Keep the lighting even and avoid strong shadows across the face. The
tracker smooths recent head-direction estimates, but a clear camera
image is still the easiest way to reduce jitter.
Step 6: Calibrate to the center of the monitor
Point your head at the center of the monitor and press c.
The script records the current yaw and pitch offsets and treats that
direction as the center of the screen. After calibration, turning your
head left, right, up, or down maps the cursor across the monitor.
The default mapping reaches the left and right screen edges at about
20 degrees of yaw, and the top and bottom edges at about 10 degrees of
pitch. If you want larger or smaller head movements, adjust the
yawDegrees and pitchDegrees values in the
Python script.
Step 7: Control the cursor
Once calibrated, the script moves the mouse cursor toward the screen
position calculated from your head direction. You can use this with an
on-screen keyboard, large buttons, dwell-click software, or other
assistive interaction tools.
Press F7 to toggle mouse control on or off. This is useful
if you need to pause cursor movement while adjusting the camera,
changing windows, or recalibrating. Press q in the OpenCV
window to quit the tracker.
Step 8: Tune the tracker for your setup
If the cursor feels too jumpy, increase filter_length in
the Python script to average more recent head-direction samples. If it
feels too slow or delayed, reduce that value. The script also clamps
the cursor near the monitor edges so it does not move completely off
screen.
If the cursor does not reach the full screen, reduce the
yawDegrees or pitchDegrees values. If small
head motions move the cursor too far, increase those values. Recalibrate
with c after changing your seating position or camera
angle.
Step 9: Use AI to build your own head-gaze application
You can use an AI coding assistant or large language model to adapt
this tracker for your own accessibility or interaction project. Give
the model the Python script, explain that it maps head yaw and pitch
to screen coordinates, and ask for small testable changes.
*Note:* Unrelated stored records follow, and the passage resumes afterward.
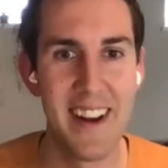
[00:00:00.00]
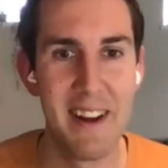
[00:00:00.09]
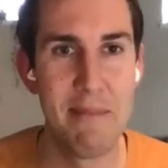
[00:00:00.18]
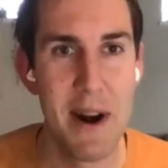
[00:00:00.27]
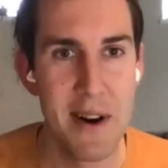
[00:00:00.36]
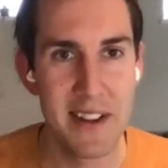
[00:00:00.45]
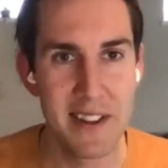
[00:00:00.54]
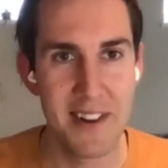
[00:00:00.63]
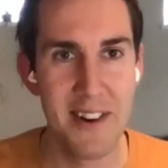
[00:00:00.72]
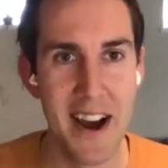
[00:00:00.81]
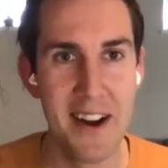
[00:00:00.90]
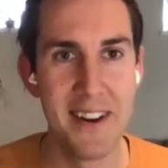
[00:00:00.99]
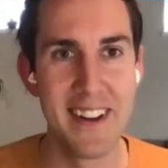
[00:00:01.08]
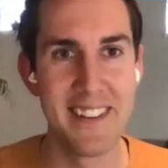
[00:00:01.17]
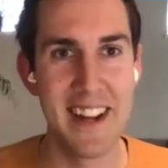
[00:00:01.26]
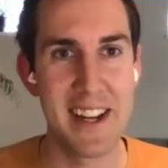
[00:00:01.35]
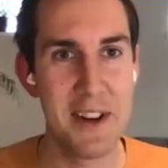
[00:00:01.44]
uh, berries around. And
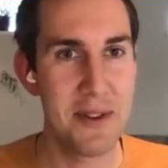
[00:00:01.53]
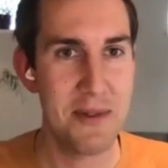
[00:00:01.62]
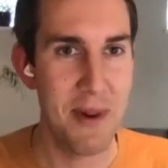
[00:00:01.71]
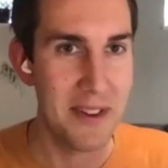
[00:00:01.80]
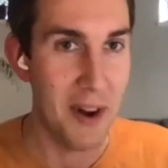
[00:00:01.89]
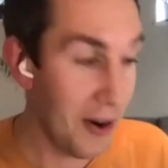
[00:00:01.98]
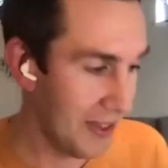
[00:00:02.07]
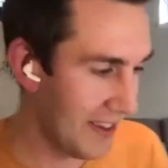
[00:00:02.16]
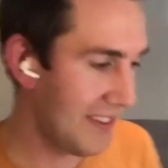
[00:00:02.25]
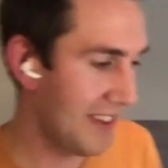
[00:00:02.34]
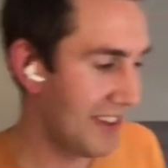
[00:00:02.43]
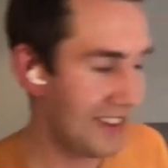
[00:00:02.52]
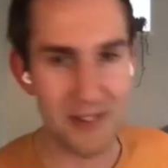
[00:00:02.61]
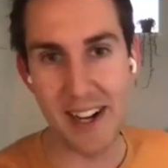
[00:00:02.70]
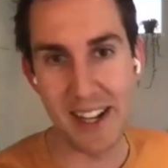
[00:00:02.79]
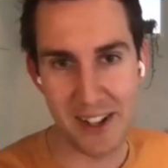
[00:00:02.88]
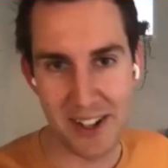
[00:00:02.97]
it's like, you just want to say, oh, this looks
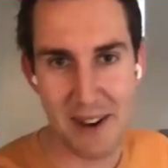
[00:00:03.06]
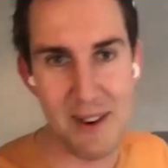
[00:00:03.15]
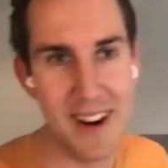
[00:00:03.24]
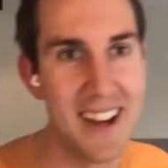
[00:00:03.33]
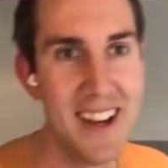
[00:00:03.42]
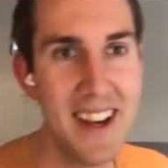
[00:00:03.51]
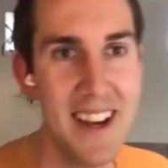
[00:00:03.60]
really good. I want toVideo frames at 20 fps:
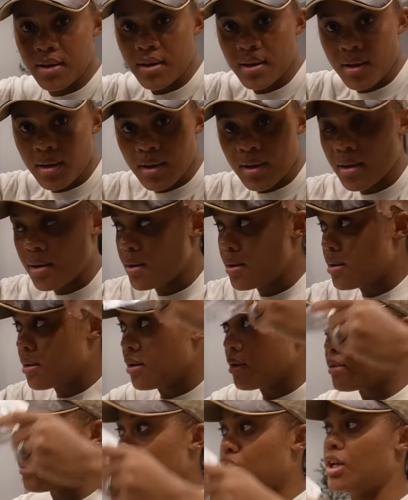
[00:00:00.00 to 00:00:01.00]
What?
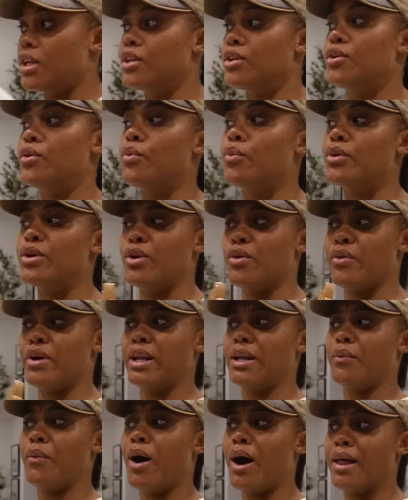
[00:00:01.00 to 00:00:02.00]
Ginny, you
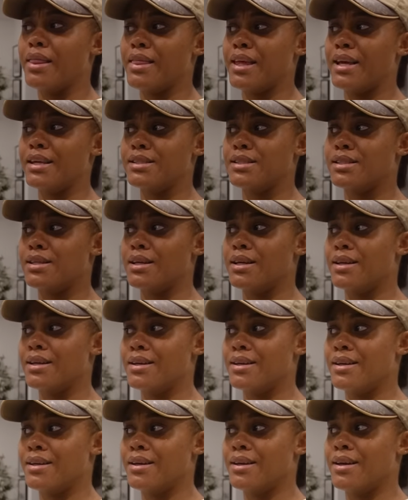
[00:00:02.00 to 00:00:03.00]
really want this?
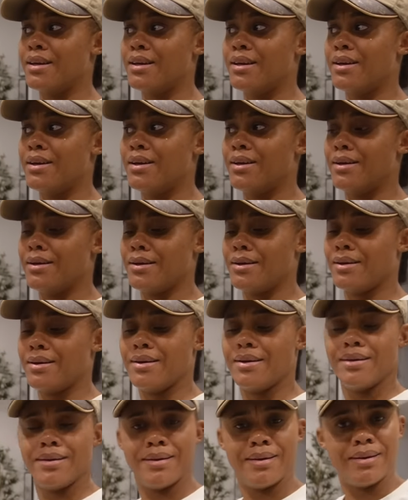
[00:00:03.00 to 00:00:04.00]
Yes.
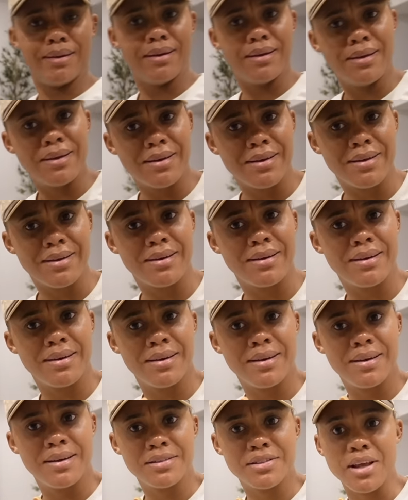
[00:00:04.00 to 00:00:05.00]
No!
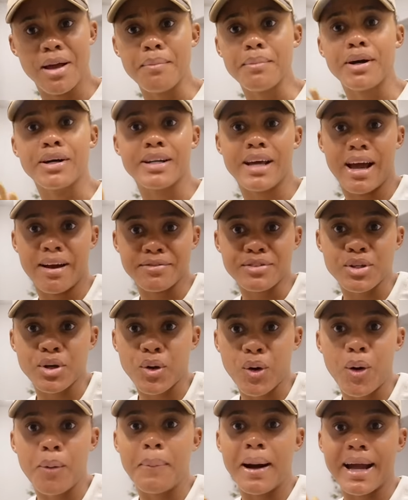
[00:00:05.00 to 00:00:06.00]
So I'm gonna have to
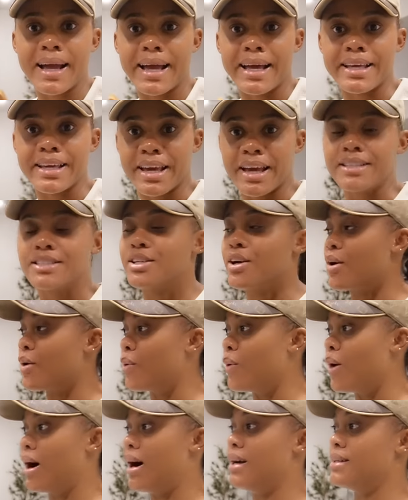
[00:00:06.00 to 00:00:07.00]
go back and get her
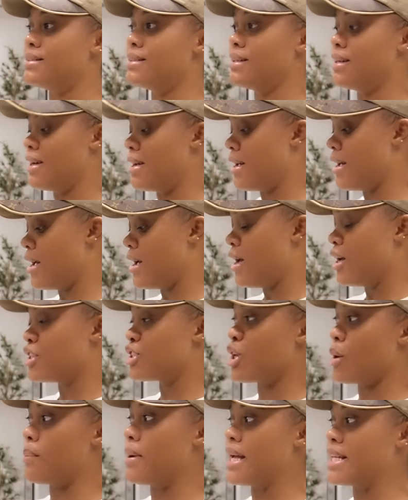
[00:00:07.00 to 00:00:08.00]
one.
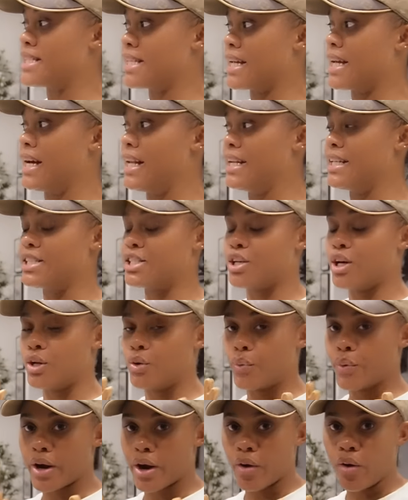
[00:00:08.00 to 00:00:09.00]
so basically, it's
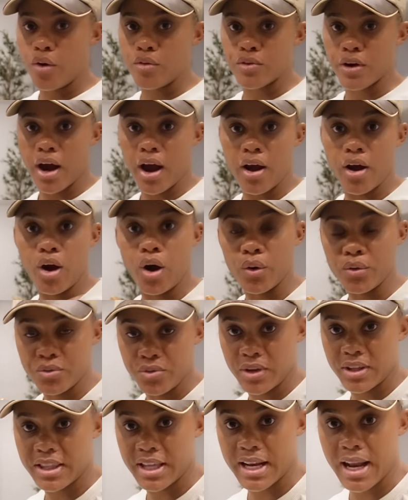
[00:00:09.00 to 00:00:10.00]
gonna wear over an
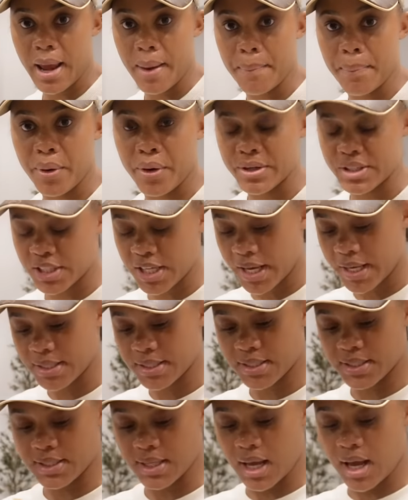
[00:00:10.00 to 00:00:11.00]
outfit that I
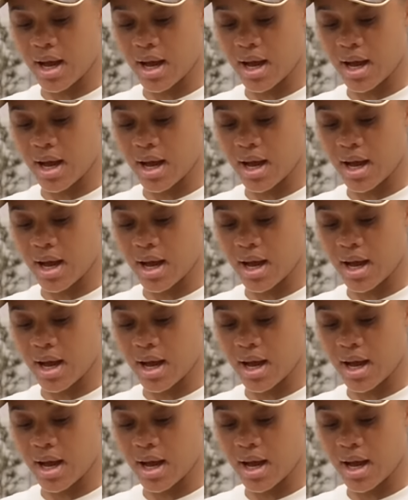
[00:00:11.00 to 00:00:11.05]
purchased.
These sample prompts can help you get started:
I have a Python head-gaze tracker that uses MediaPipe Face Mesh and PyAutoGUI
to move the mouse cursor. Explain how the calibration and screen mapping work.
Modify this head-gaze tracker so it supports dwell clicking when the cursor
stays near the same point for 1 second. Keep the first version simple.
Add a small settings section to this Python script so I can change smoothing,
yaw range, and pitch range without editing constants throughout the code.
Help me make this head-gaze tracker work with an on-screen keyboard. Suggest a
simple workflow for selection, dwell timing, and pausing mouse control.
Here is the error message I get when running the head tracker. Explain what is
probably wrong and give me the smallest setup or code change to try first.